Just one of many displaced indigenous peoples in Colombia, the Nukak now face additional environmental, technological, cultural and biological pressures exerted by modern society. Far beyond the crossroads in their existence evidenced by young members of the tribe like Duki, dressed in a dark T-shirt and jeans and struggling for identity in this displacement camp, family members still wear traditional loincloths leaving a younger generation feeling disenfranchised and confused.

Duki makes his points and his voice is heard above the rest here in Aguabonita since he has mastered Spanish. His claims and wishes are far removed from those of his relatives nearby, who could be considered to represent a purity found only in a perfectly preserved ancient culture.

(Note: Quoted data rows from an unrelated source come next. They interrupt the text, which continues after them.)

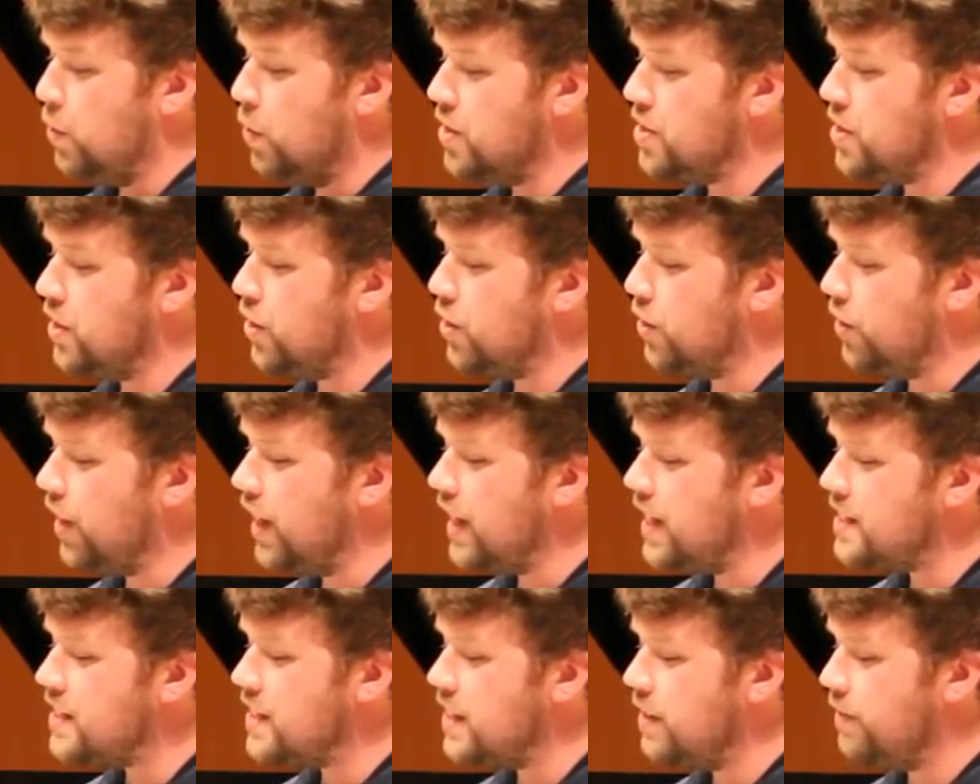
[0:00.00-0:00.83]
Was it
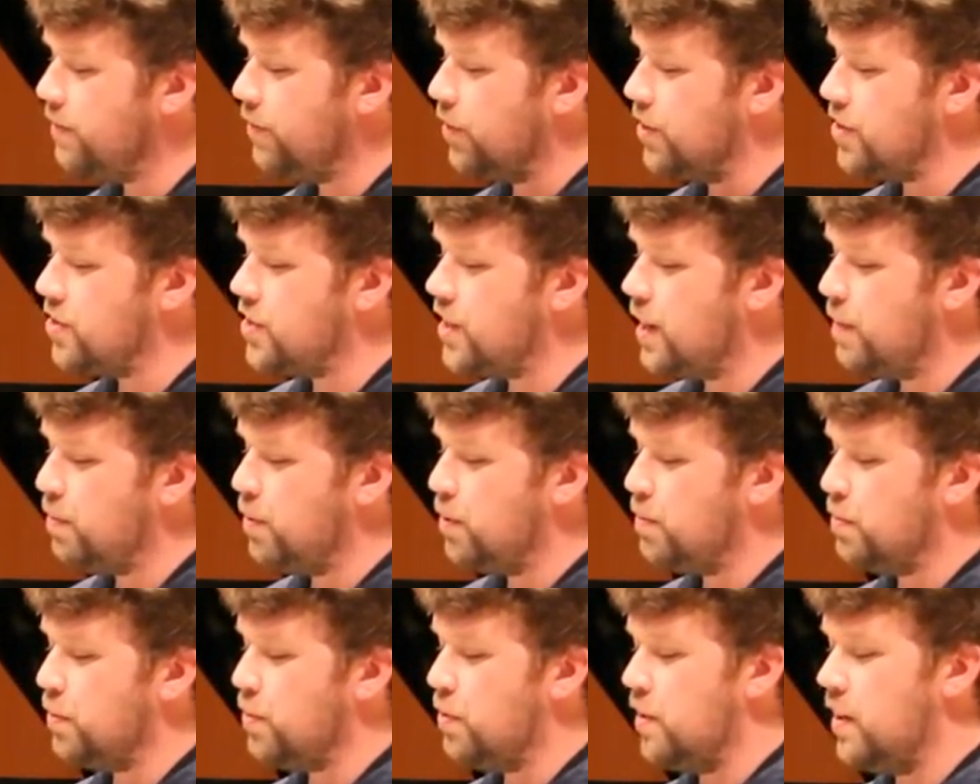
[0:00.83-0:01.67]
crazy for a
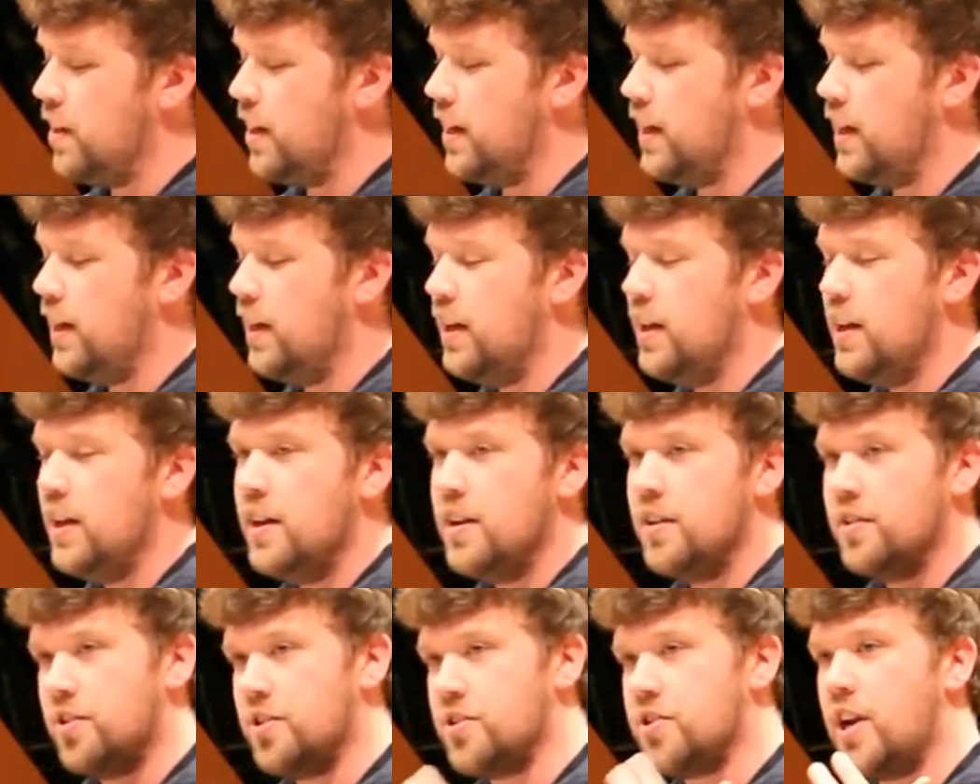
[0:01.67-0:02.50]
shepherd boy
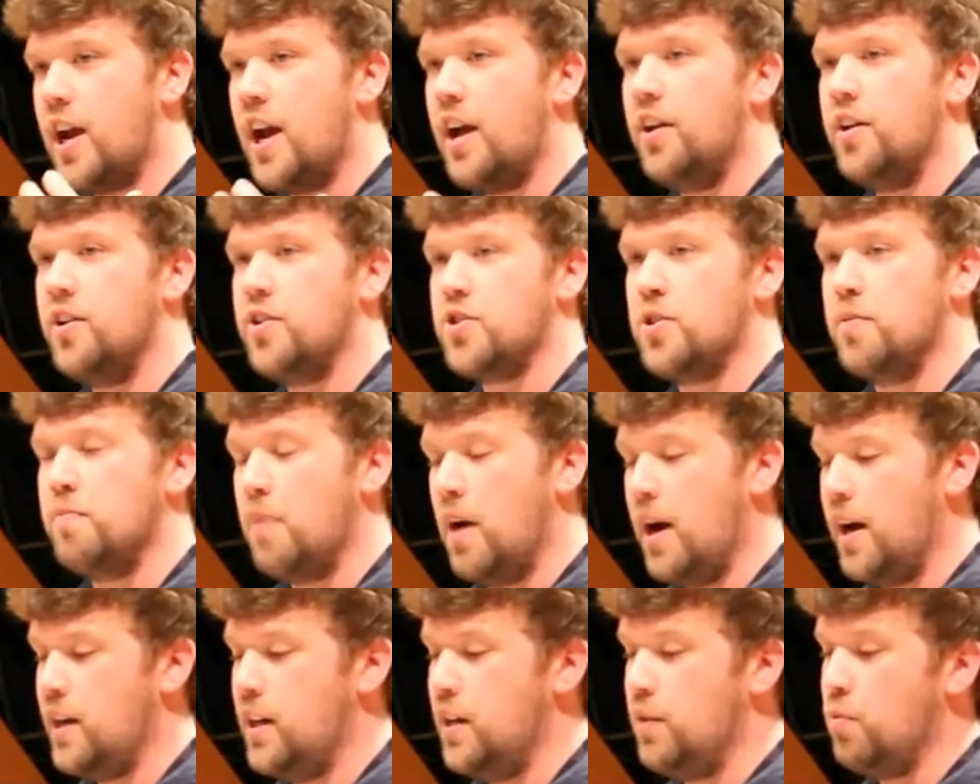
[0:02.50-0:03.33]
to challenge a
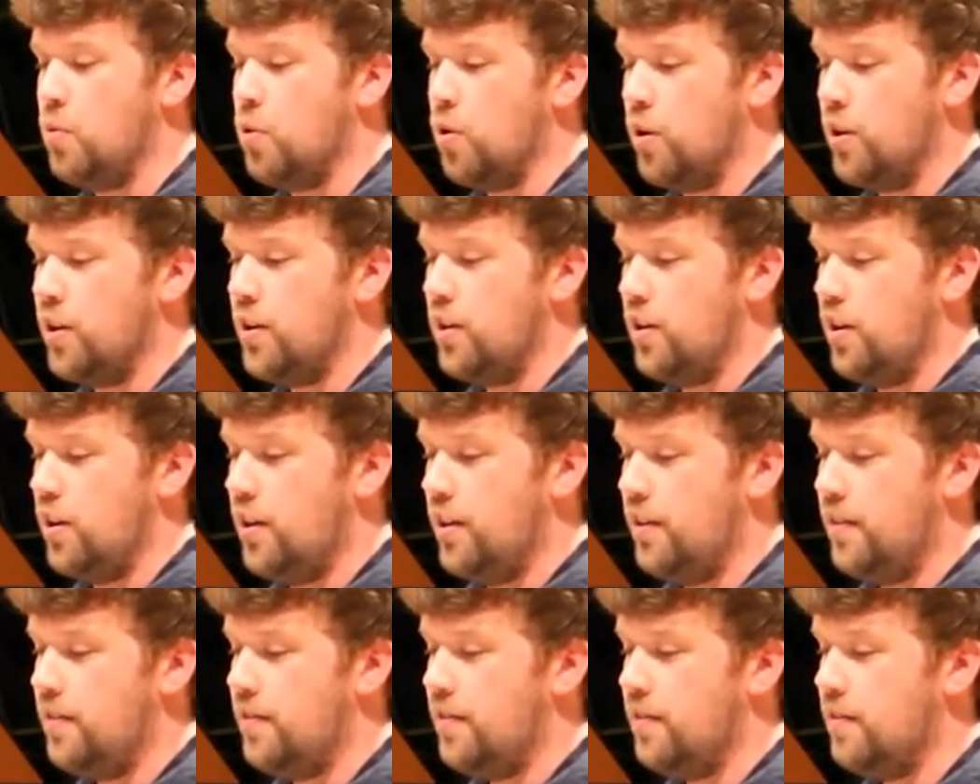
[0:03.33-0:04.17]
mighty
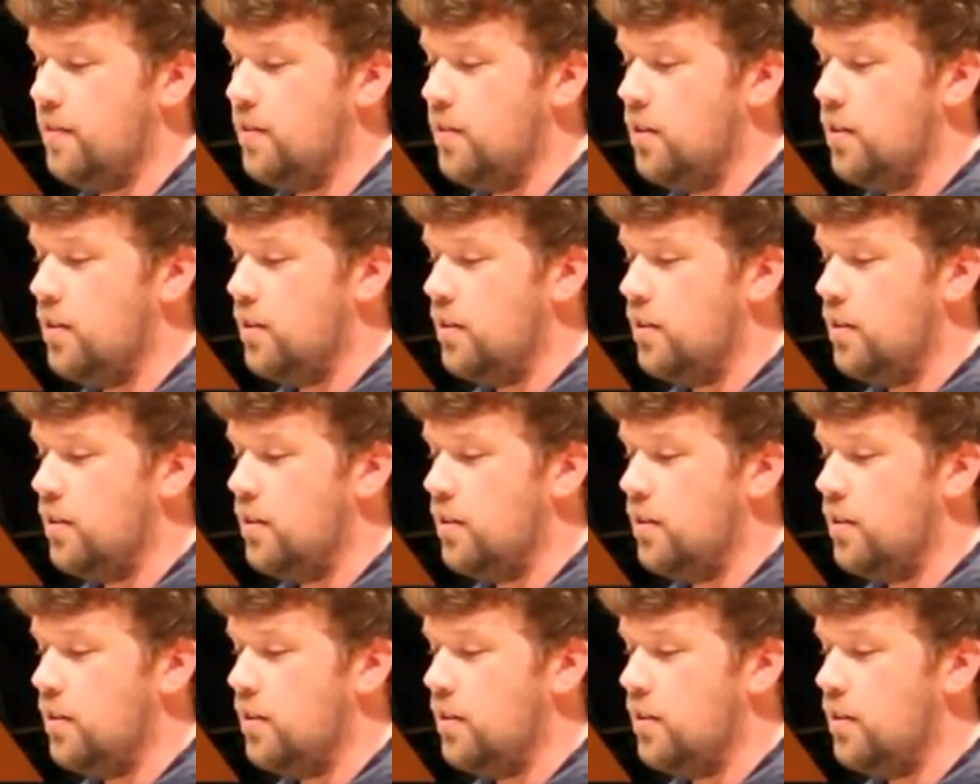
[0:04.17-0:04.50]
warrior?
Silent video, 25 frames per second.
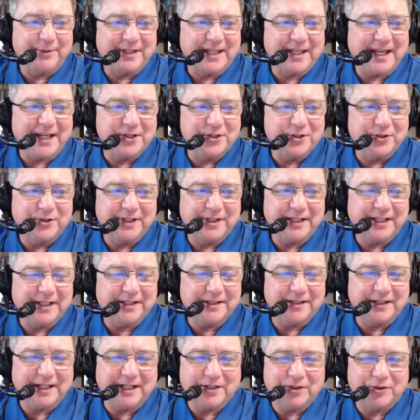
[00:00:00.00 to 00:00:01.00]
occasionally
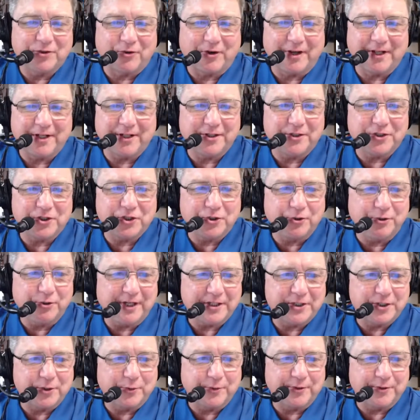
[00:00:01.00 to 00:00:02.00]
and try to shoot
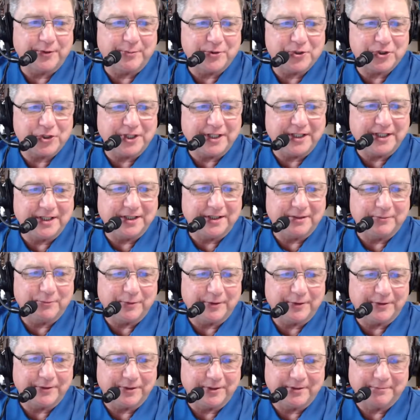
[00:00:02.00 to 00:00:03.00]
at you with a machine gun
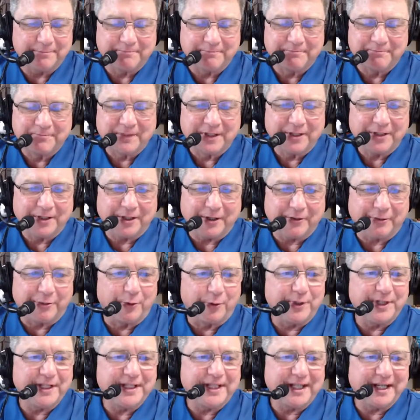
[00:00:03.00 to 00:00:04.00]
with a
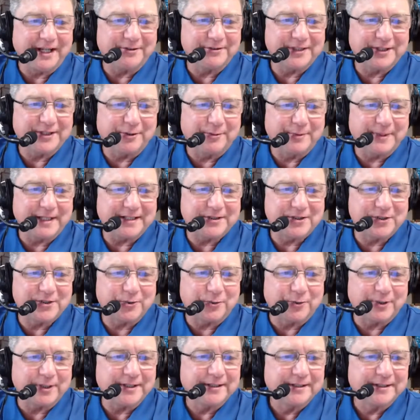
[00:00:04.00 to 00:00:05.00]
30 cal. Tell that
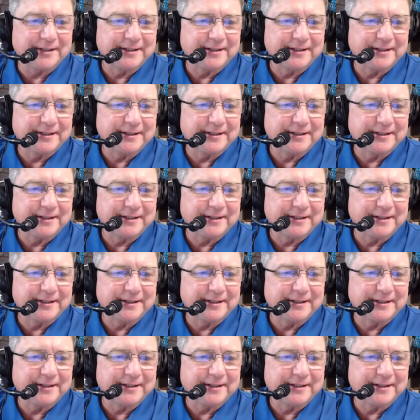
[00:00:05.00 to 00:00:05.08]
story.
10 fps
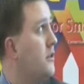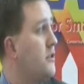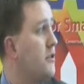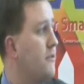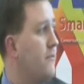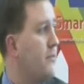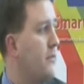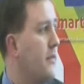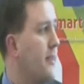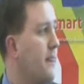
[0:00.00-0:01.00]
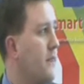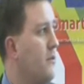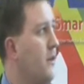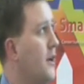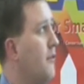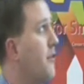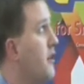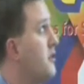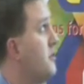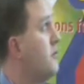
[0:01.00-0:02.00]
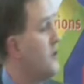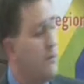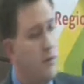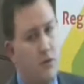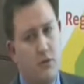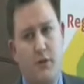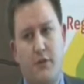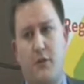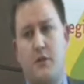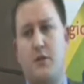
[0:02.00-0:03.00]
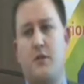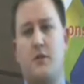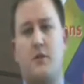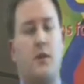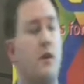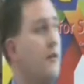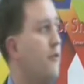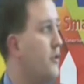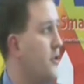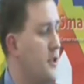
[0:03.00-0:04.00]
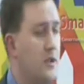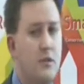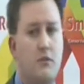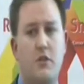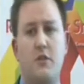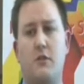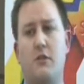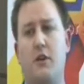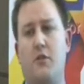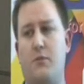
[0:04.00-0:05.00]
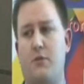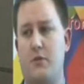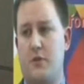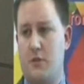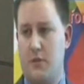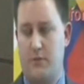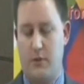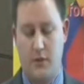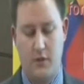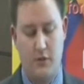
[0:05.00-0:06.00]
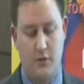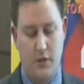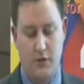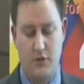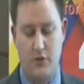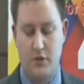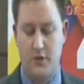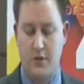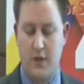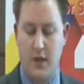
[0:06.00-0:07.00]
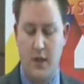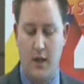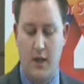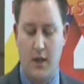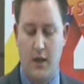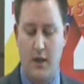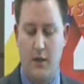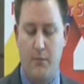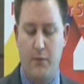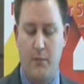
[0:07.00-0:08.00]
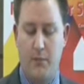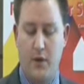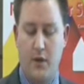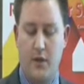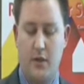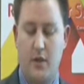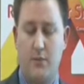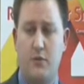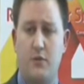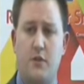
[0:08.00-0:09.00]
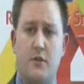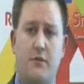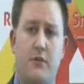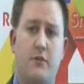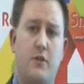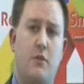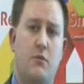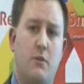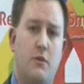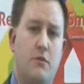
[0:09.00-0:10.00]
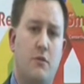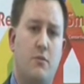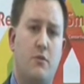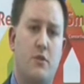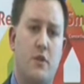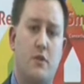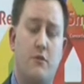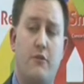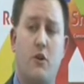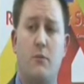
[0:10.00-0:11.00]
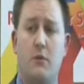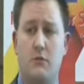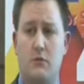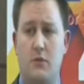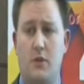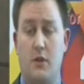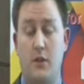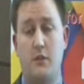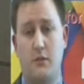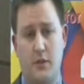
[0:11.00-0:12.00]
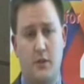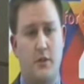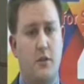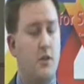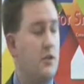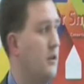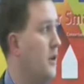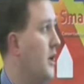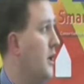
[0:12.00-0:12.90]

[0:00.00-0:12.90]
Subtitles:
So we have 32 separate local authorities and 14 regional health boards, a bit like your health trusts. But by April 2015, when we go through the process of formal legal integration,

It is estimated that during the decade from 1988 to 1998, the Nukak Maku population was reduced by a staggering 65 percent, from numbers close to two thousand. While in recent years, the plight of the Nukak has made headlines due to the Guaviare displacement, this community has managed to survive despite suffering for centuries at the hands of western civilization.

The first documented intrusions by Europeans in the region can be traced back to when Spanish and Portuguese traders pushed deeper into the jungles of the upper Orinoco on slave missions in the 18th Century and displacing many indigenous tribes. In the 20th century – in particular during World War II  – with the increase in demand for rubber, there were further forays onto Nukak land. During the early 1980s the coca bonanza began and brought with it a spontaneous, disordered, violent wave of colonization. Following the wealth and importance of the Guaviare as a significant trade passage for the transportation of cocaine, the FARC guerrillas upped their presence in the zone.